#### Material provided
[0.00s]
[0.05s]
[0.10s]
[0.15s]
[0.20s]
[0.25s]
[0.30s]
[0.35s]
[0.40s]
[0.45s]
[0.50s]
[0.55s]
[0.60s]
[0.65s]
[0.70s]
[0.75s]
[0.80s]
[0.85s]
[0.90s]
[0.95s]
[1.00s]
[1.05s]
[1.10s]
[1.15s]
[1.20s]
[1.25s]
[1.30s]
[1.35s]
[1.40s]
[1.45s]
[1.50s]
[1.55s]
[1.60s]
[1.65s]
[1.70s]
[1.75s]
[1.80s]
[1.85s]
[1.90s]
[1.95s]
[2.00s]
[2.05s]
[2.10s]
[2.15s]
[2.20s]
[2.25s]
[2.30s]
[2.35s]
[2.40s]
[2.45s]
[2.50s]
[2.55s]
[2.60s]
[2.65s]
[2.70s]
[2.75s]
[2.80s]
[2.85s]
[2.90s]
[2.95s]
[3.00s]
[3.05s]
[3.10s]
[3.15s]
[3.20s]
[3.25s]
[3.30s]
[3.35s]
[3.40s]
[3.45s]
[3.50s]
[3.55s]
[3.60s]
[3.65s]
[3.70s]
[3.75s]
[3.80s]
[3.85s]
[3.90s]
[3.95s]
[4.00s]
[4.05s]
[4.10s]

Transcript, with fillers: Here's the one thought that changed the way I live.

#### Work required
From the first entry above to the last, repeat everything exactly.

#### Solution to the problem
[0.00s]
[0.05s]
[0.10s]
[0.15s]
[0.20s]
[0.25s]
[0.30s]
[0.35s]
[0.40s]
[0.45s]
[0.50s]
[0.55s]
[0.60s]
[0.65s]
[0.70s]
[0.75s]
[0.80s]
[0.85s]
[0.90s]
[0.95s]
[1.00s]
[1.05s]
[1.10s]
[1.15s]
[1.20s]
[1.25s]
[1.30s]
[1.35s]
[1.40s]
[1.45s]
[1.50s]
[1.55s]
[1.60s]
[1.65s]
[1.70s]
[1.75s]
[1.80s]
[1.85s]
[1.90s]
[1.95s]
[2.00s]
[2.05s]
[2.10s]
[2.15s]
[2.20s]
[2.25s]
[2.30s]
[2.35s]
[2.40s]
[2.45s]
[2.50s]
[2.55s]
[2.60s]
[2.65s]
[2.70s]
[2.75s]
[2.80s]
[2.85s]
[2.90s]
[2.95s]
[3.00s]
[3.05s]
[3.10s]
[3.15s]
[3.20s]
[3.25s]
[3.30s]
[3.35s]
[3.40s]
[3.45s]
[3.50s]
[3.55s]
[3.60s]
[3.65s]
[3.70s]
[3.75s]
[3.80s]
[3.85s]
[3.90s]
[3.95s]
[4.00s]
[4.05s]
[4.10s]

Transcript, with fillers: Here's the one thought that changed the way I live.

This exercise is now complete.